(ASSIGNMENT) Repeat the listing exactly. Pictures stay out of your copy.

(RECORDS PROVIDED)

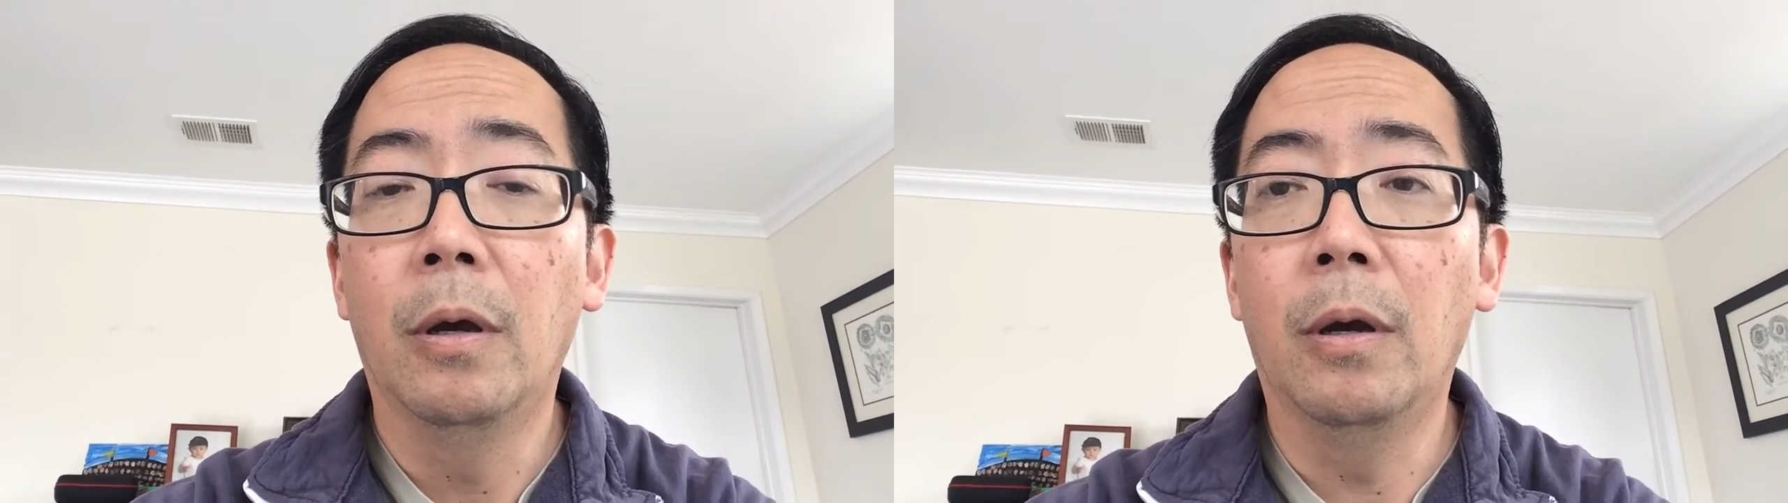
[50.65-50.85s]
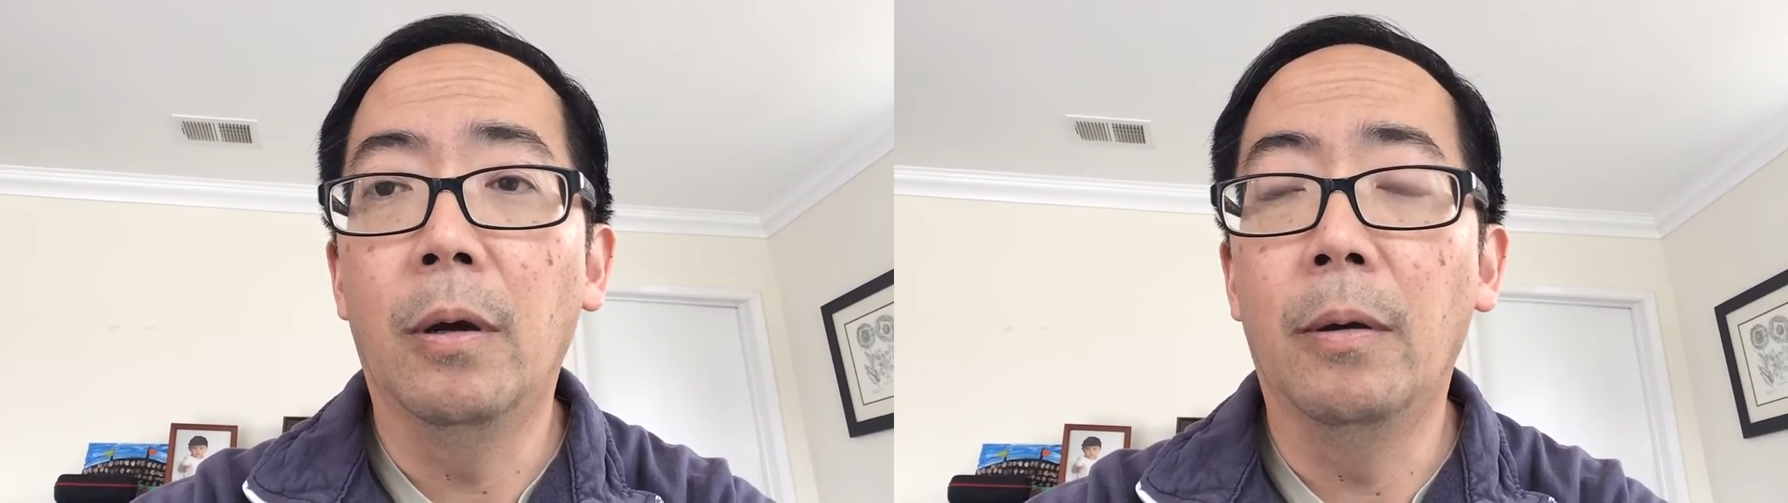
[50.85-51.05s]

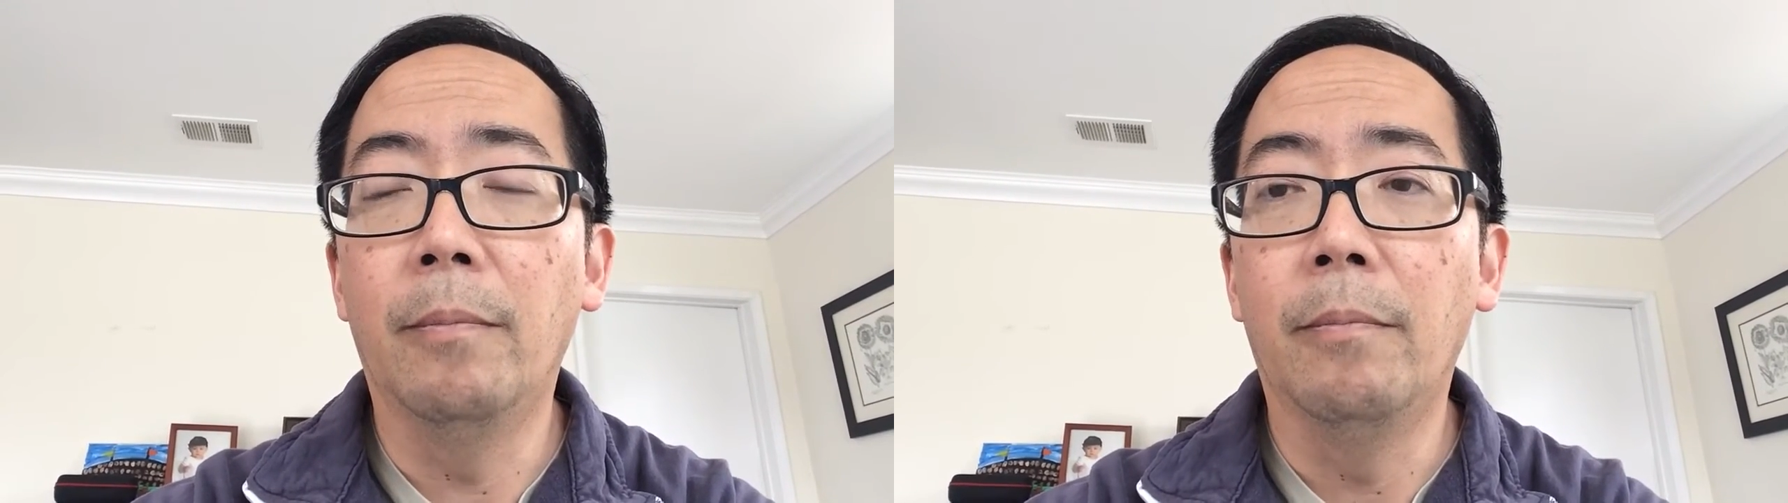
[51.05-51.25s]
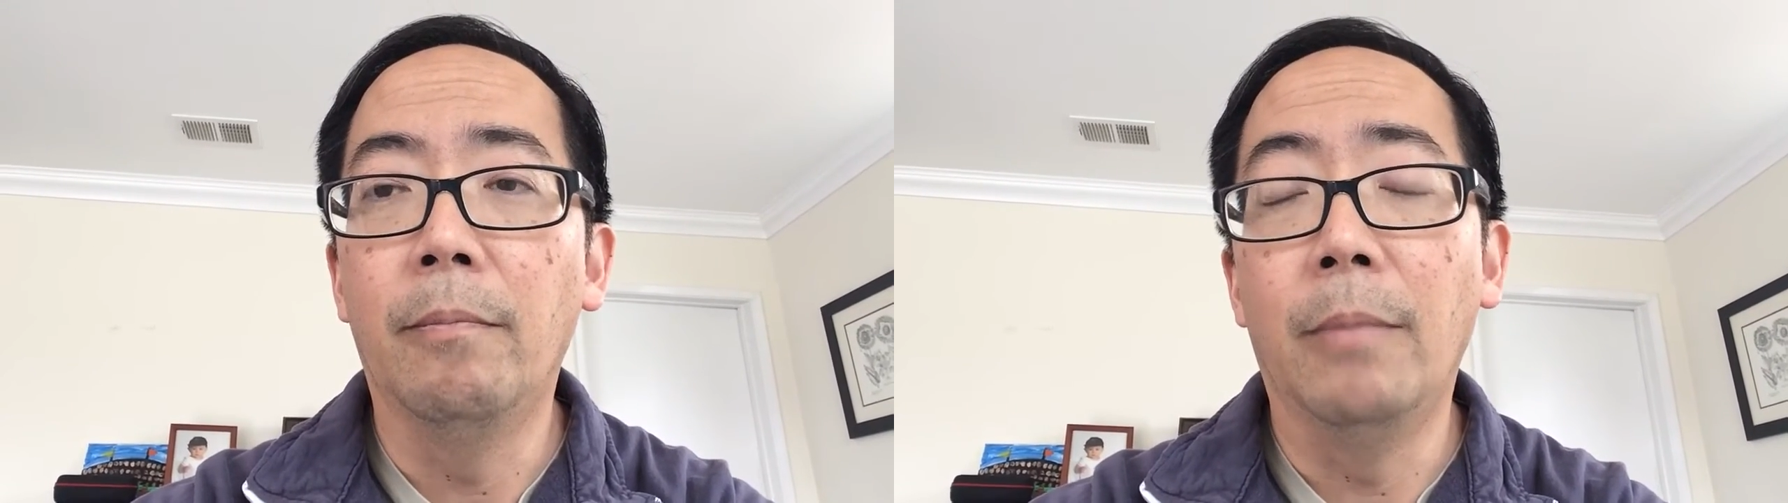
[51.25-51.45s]

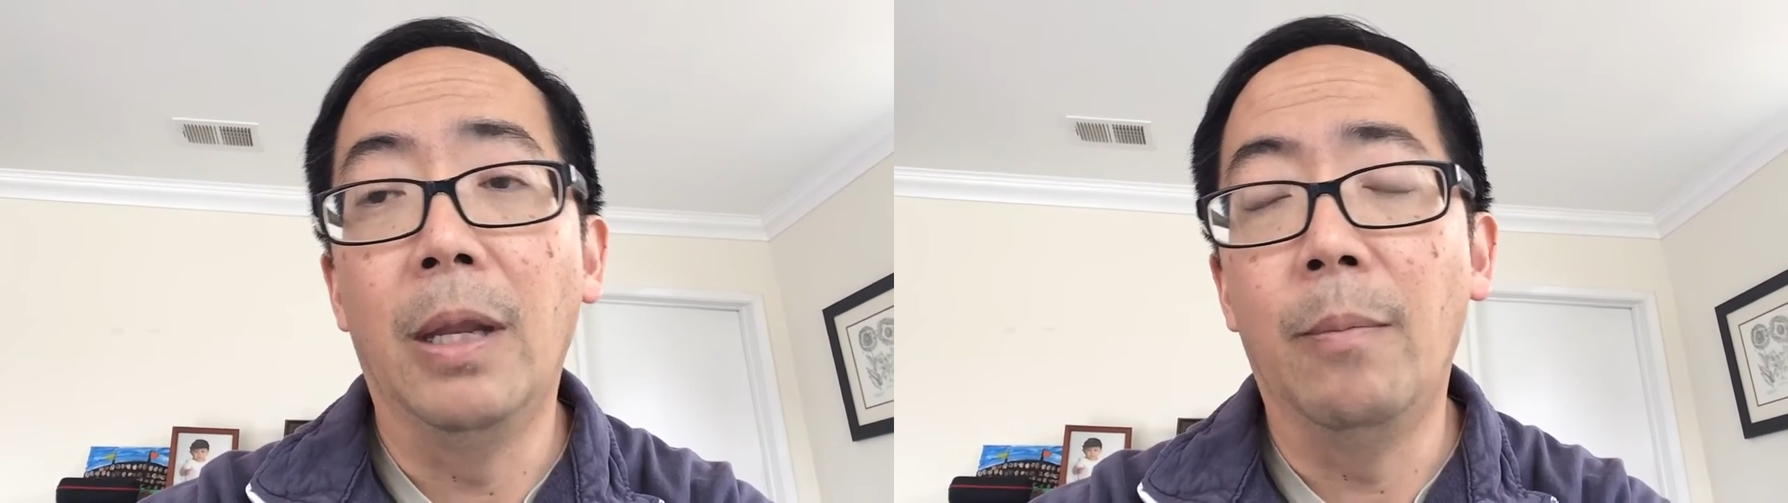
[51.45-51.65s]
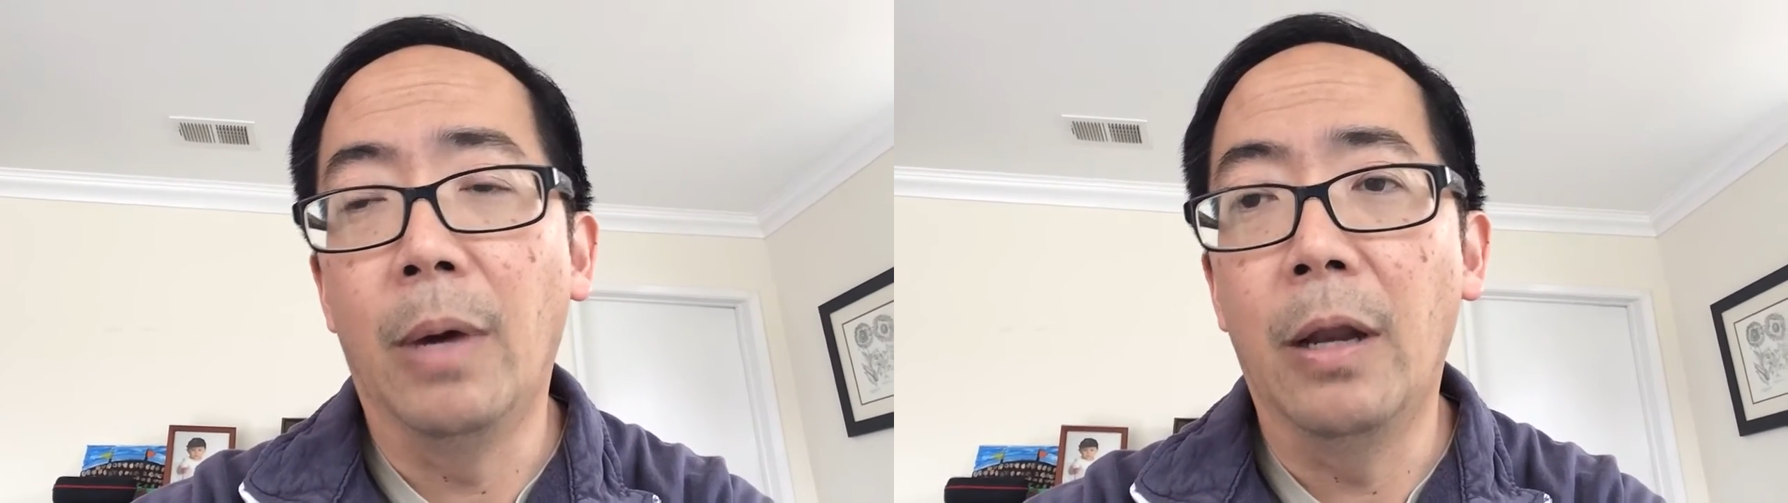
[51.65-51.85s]
Um,
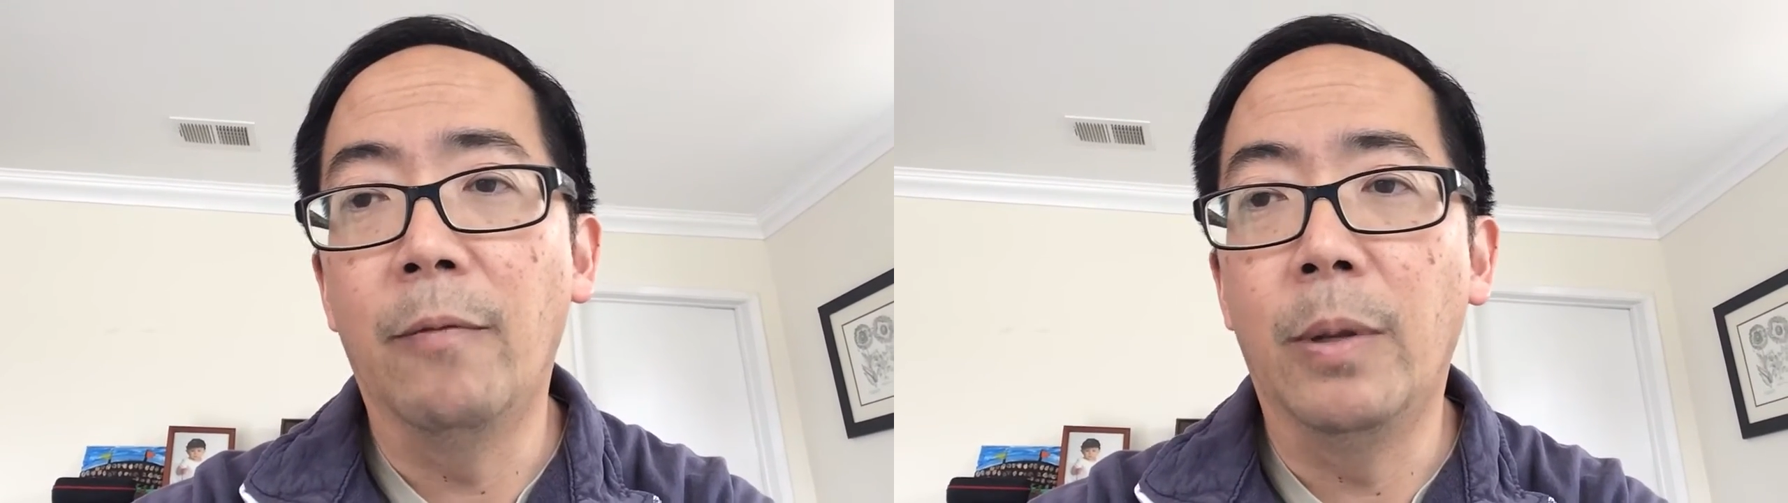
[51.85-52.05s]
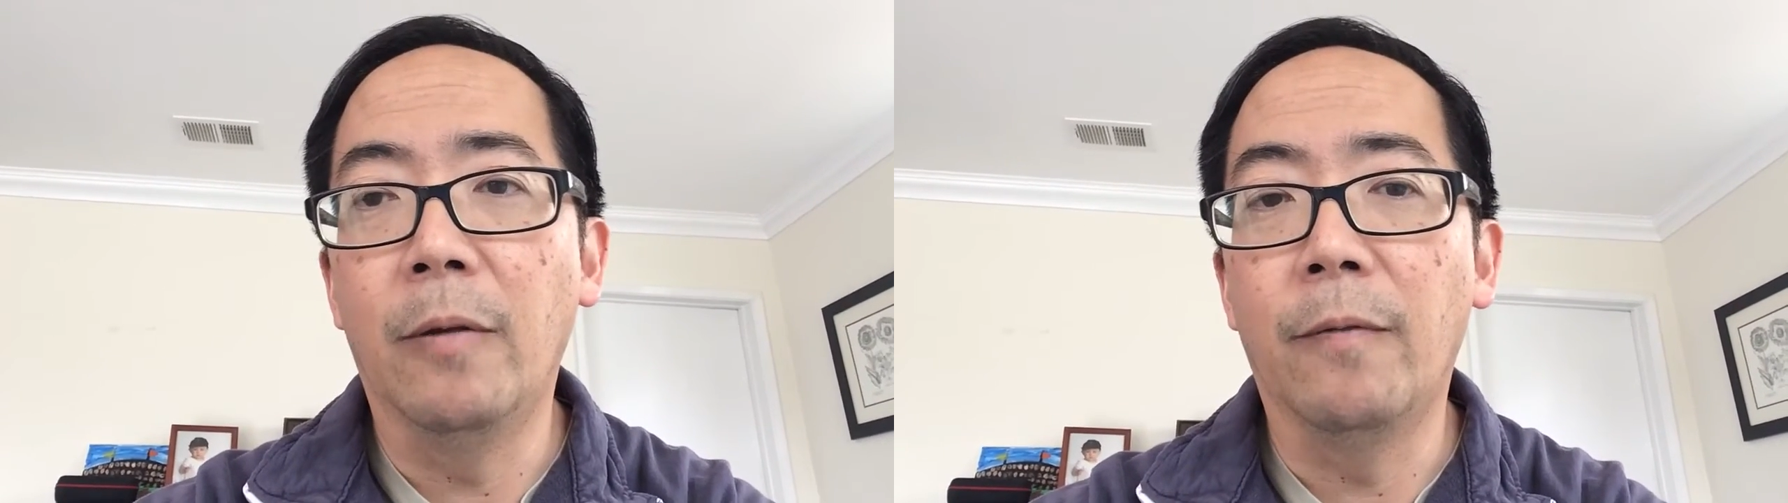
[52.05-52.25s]
many might have been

(OUTPUT BELOW)
[50.65-50.85s]
[50.85-51.05s]

[51.05-51.25s]
[51.25-51.45s]

[51.45-51.65s]
[51.65-51.85s]
Um,
[51.85-52.05s]
[52.05-52.25s]
many might have been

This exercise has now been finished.